▶ **Listed entries**
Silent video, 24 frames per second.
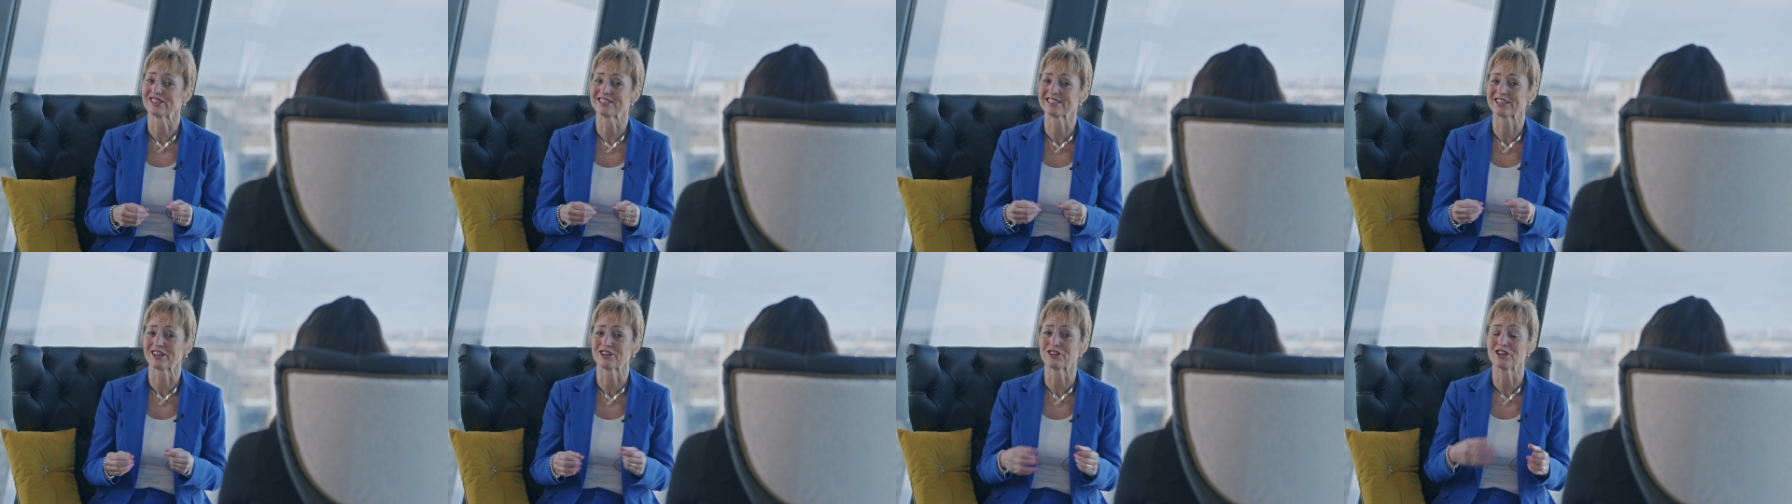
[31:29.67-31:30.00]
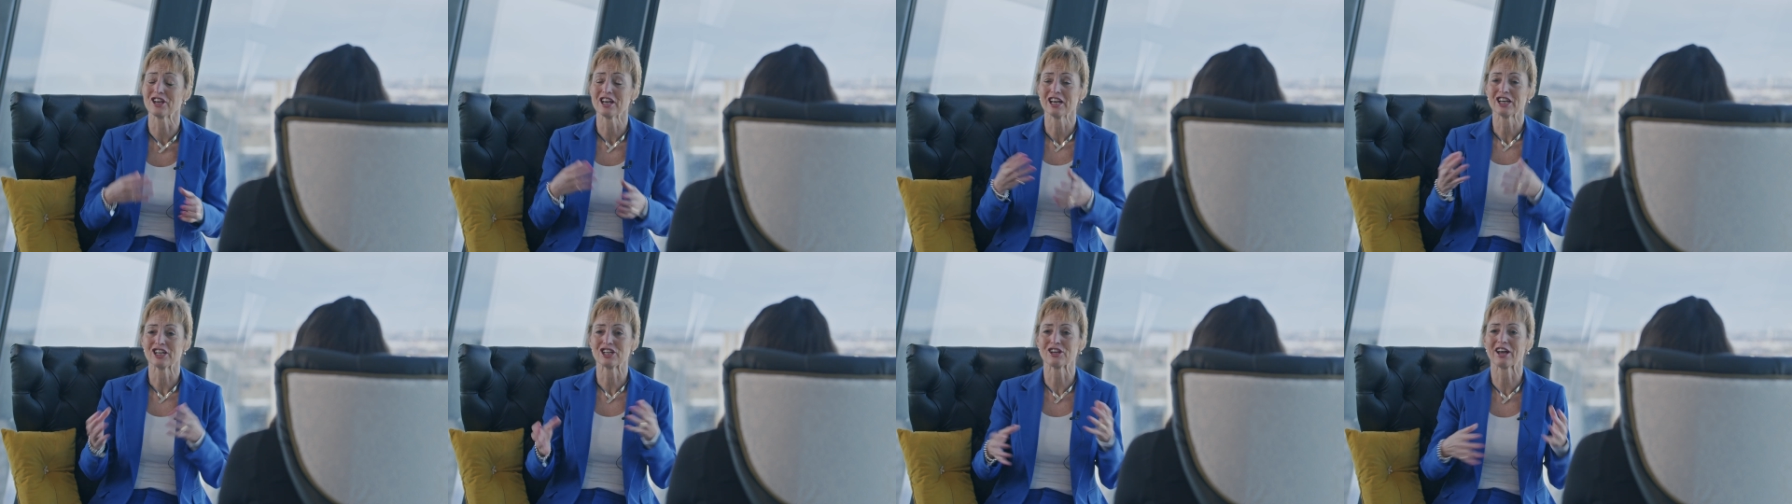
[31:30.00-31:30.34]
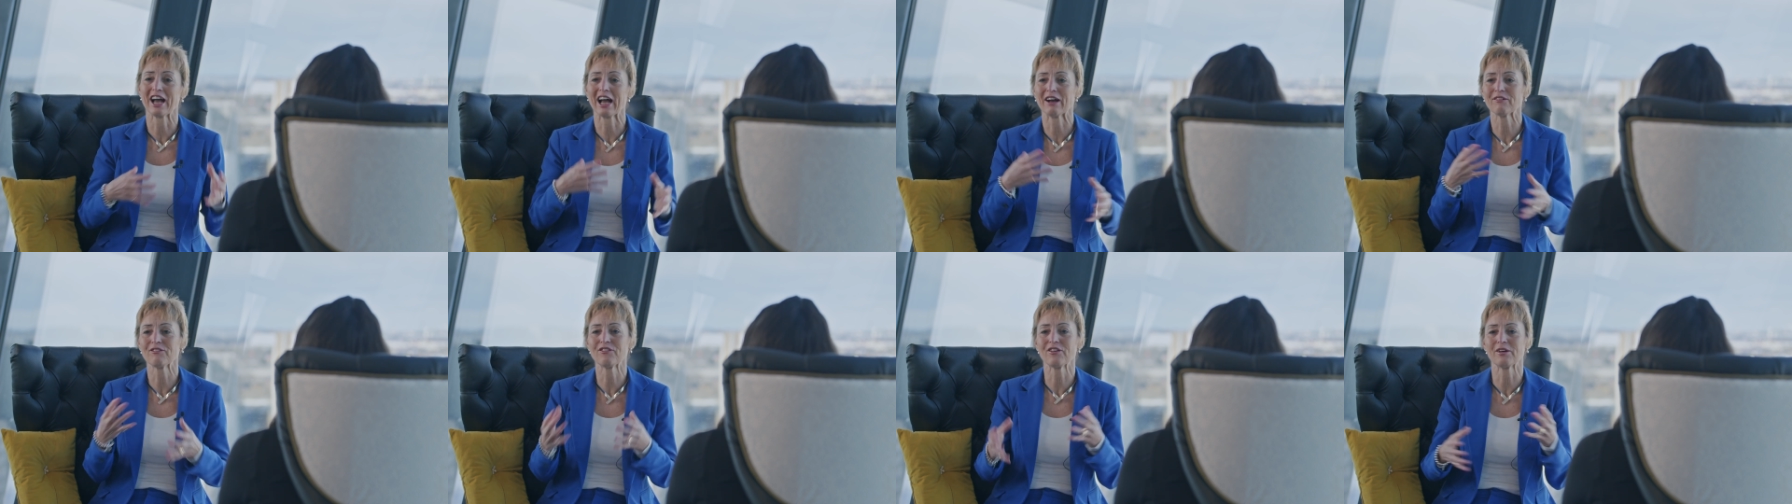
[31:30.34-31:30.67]
So you
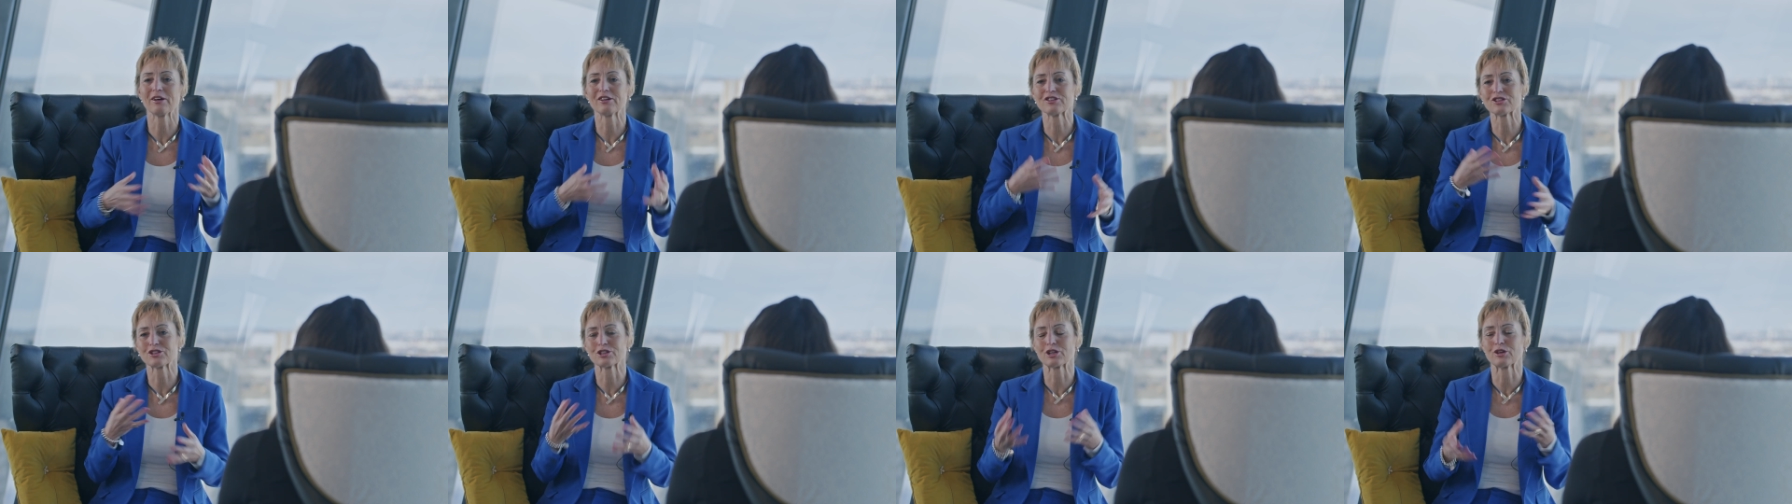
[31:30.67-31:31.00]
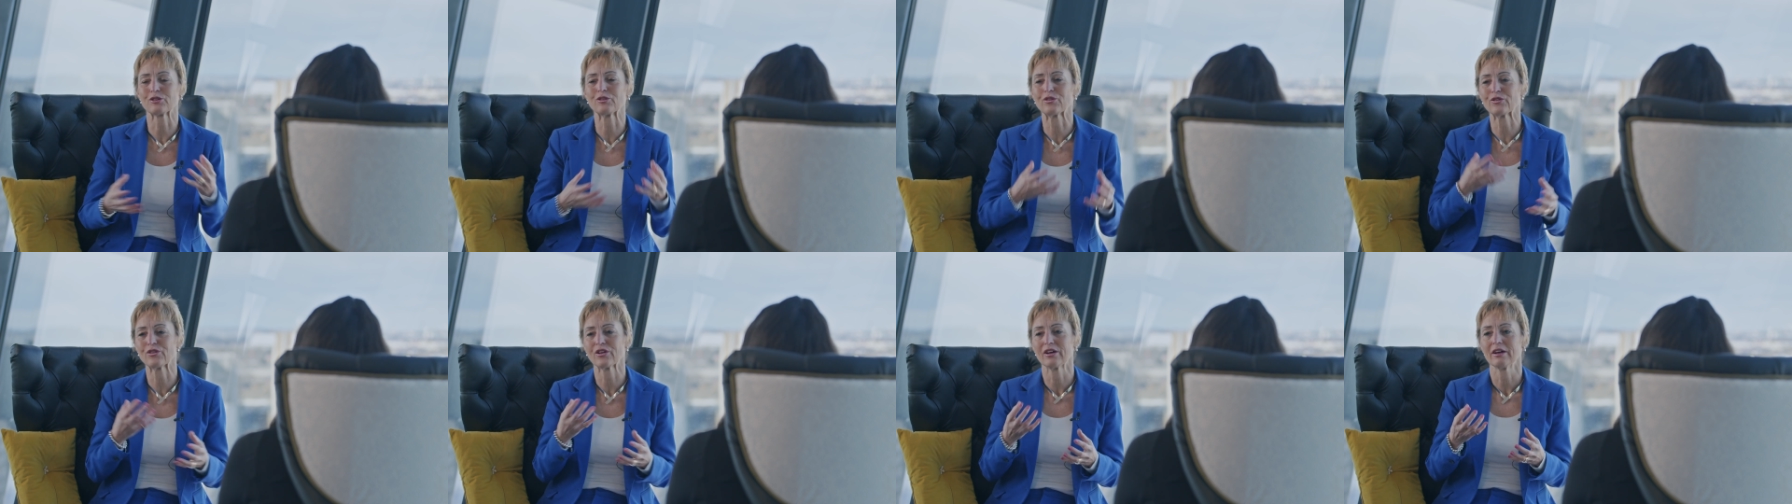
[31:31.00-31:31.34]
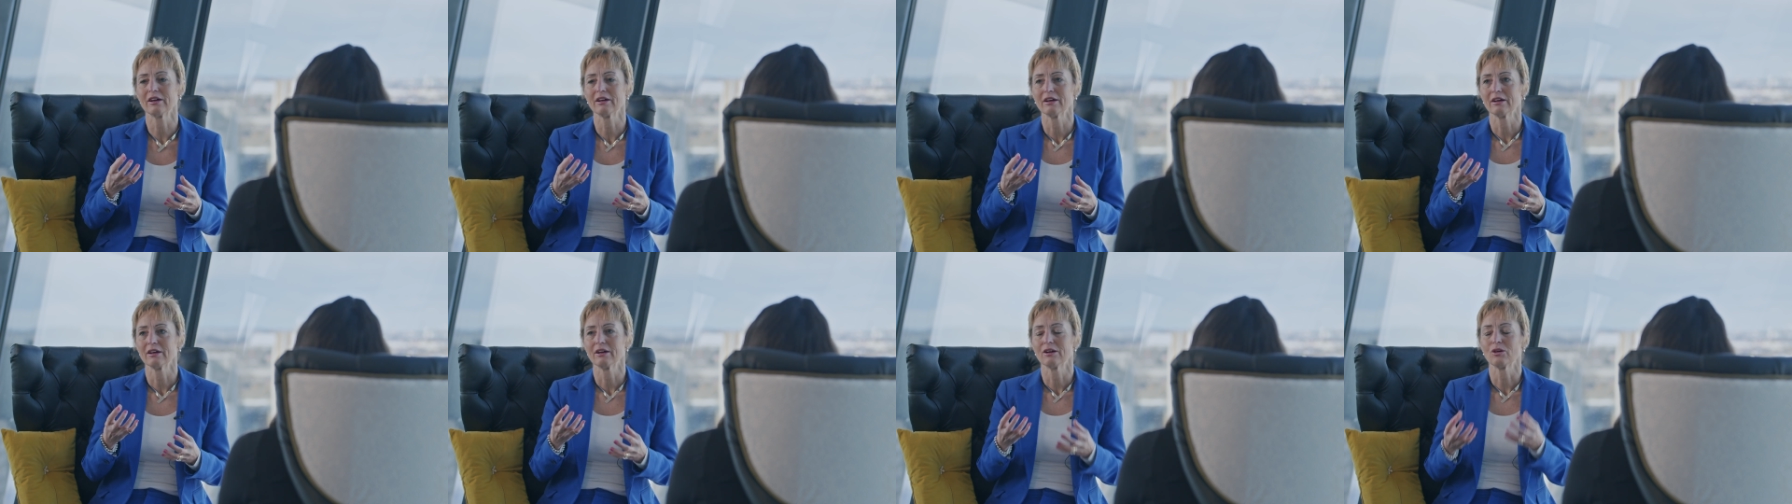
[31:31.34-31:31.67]
have a sort of,
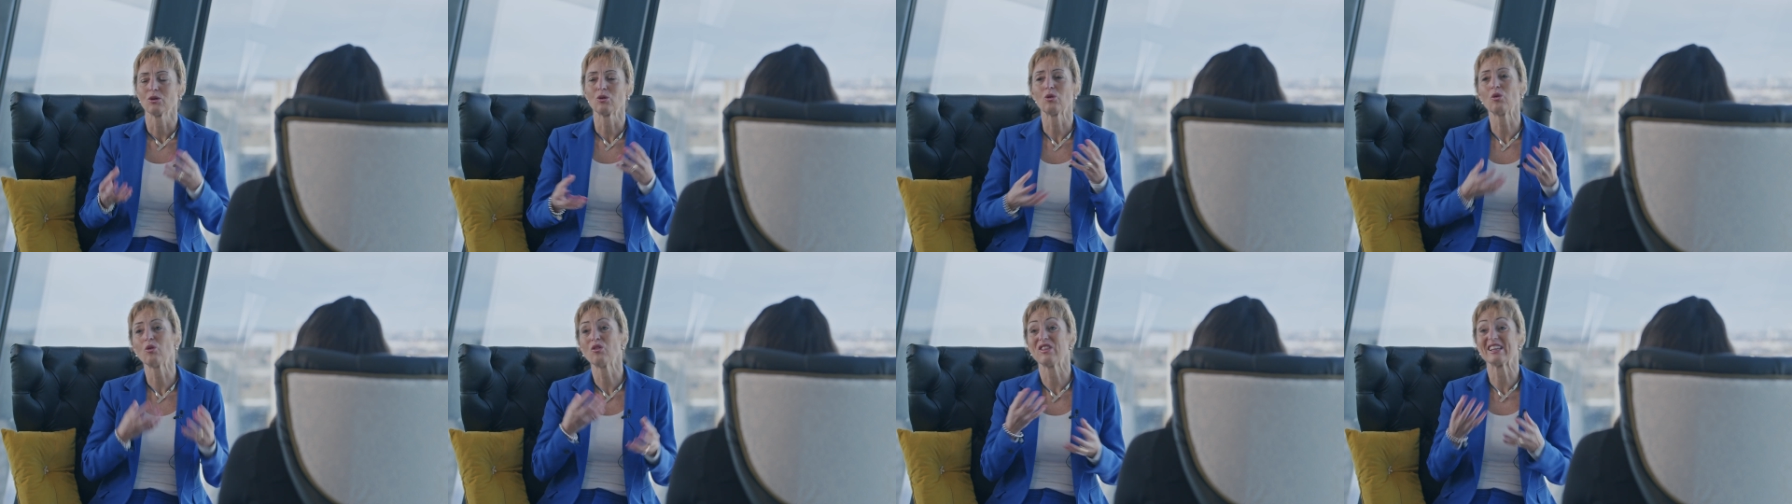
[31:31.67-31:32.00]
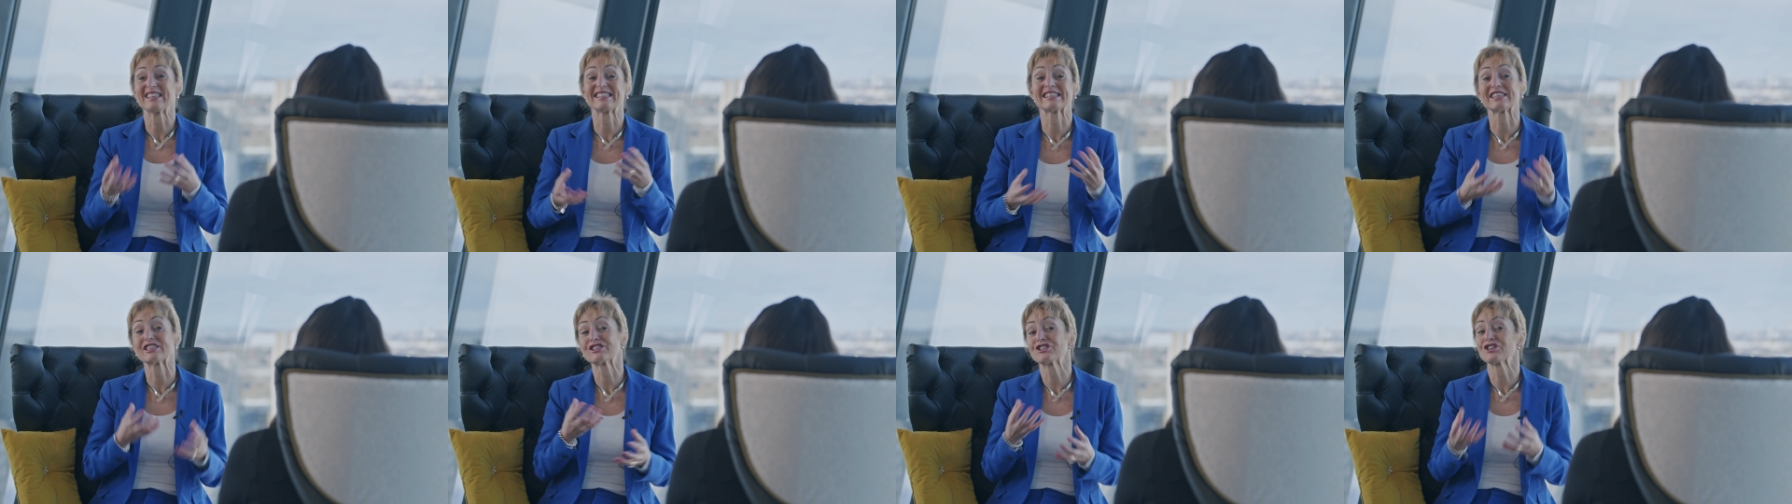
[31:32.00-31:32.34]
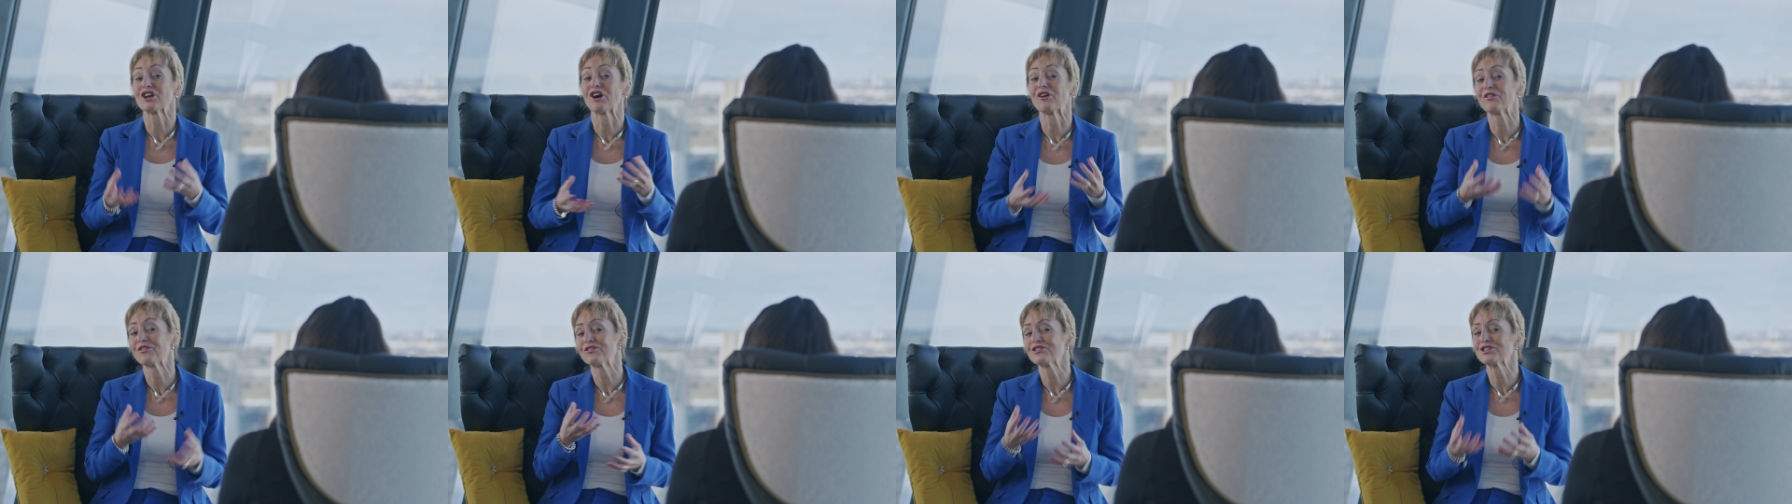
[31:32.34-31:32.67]
all this
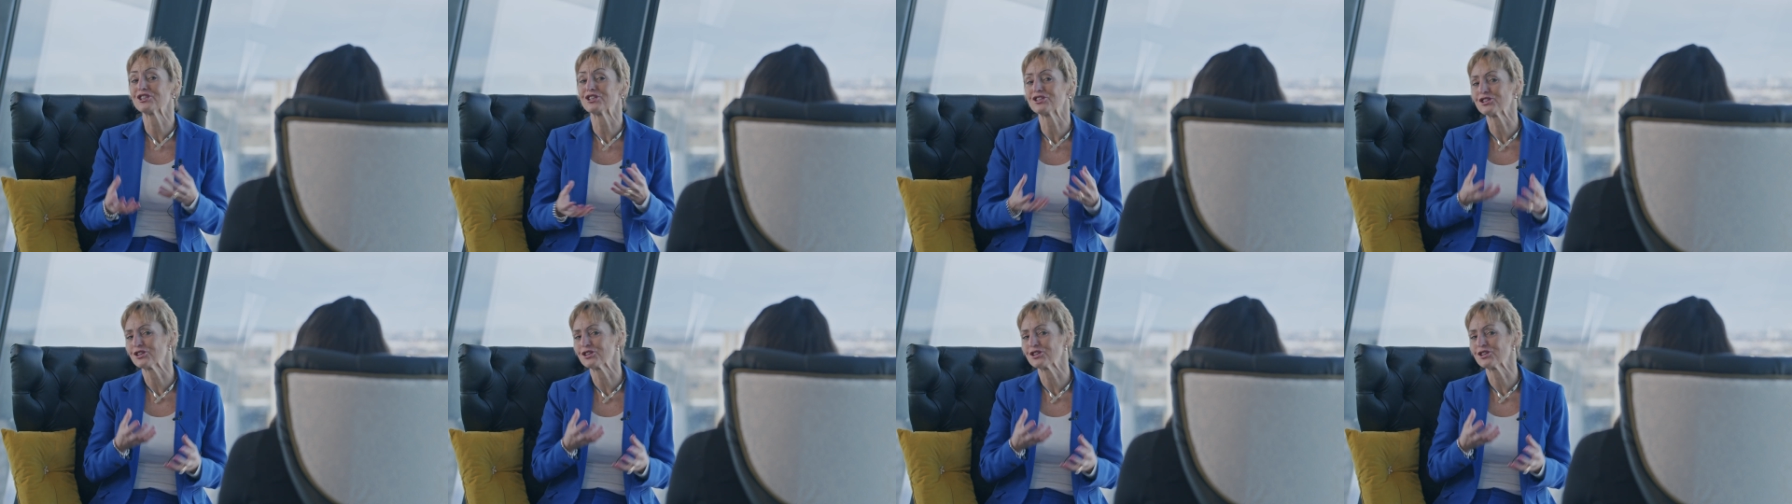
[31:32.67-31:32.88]
stuff to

▶ **Requirement**
Once the pictures are set aside, write out each record exactly.

▶ **Answer section**
Silent video, 24 frames per second.
[31:29.67-31:30.00]
[31:30.00-31:30.34]
[31:30.34-31:30.67]
So you
[31:30.67-31:31.00]
[31:31.00-31:31.34]
[31:31.34-31:31.67]
have a sort of,
[31:31.67-31:32.00]
[31:32.00-31:32.34]
[31:32.34-31:32.67]
all this
[31:32.67-31:32.88]
stuff to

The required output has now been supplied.